## [Stored data]
--

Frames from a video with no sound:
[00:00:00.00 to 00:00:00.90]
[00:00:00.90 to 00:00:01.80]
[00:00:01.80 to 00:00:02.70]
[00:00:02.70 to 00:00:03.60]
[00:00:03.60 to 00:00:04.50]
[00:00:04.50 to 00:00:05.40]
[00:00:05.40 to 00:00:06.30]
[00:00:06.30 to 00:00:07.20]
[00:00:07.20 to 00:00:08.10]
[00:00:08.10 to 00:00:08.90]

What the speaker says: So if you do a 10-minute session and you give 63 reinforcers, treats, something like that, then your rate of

--

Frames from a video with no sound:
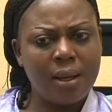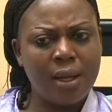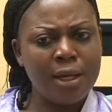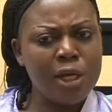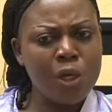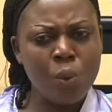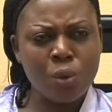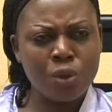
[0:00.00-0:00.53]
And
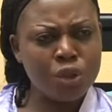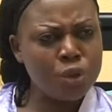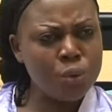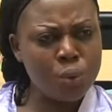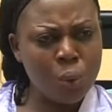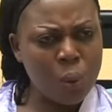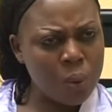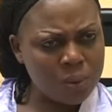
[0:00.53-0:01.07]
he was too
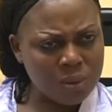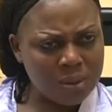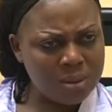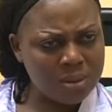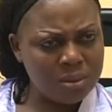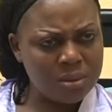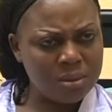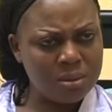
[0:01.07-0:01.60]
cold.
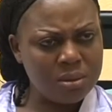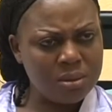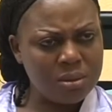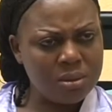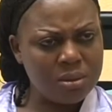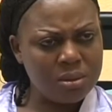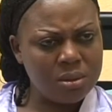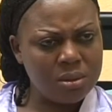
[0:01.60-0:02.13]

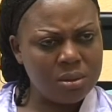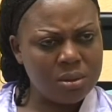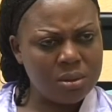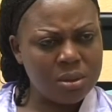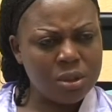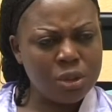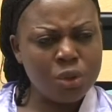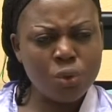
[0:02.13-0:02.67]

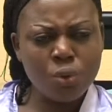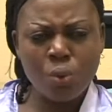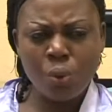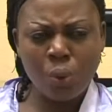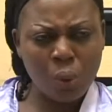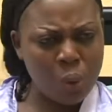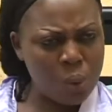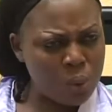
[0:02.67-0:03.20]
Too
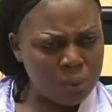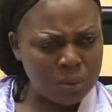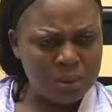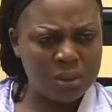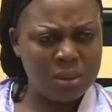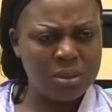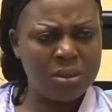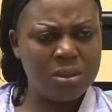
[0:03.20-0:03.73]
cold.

--

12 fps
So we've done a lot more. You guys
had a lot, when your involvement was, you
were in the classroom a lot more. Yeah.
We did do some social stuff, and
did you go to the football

--

## [What to work on]
Look back at the entries above. Retype the line with "[00:00:06.30 to 00:00:07.20]", the line with "What the speaker", and all lines in between.

## [Task response]
[00:00:06.30 to 00:00:07.20]
[00:00:07.20 to 00:00:08.10]
[00:00:08.10 to 00:00:08.90]

What the speaker says: So if you do a 10-minute session and you give 63 reinforcers, treats, something like that, then your rate of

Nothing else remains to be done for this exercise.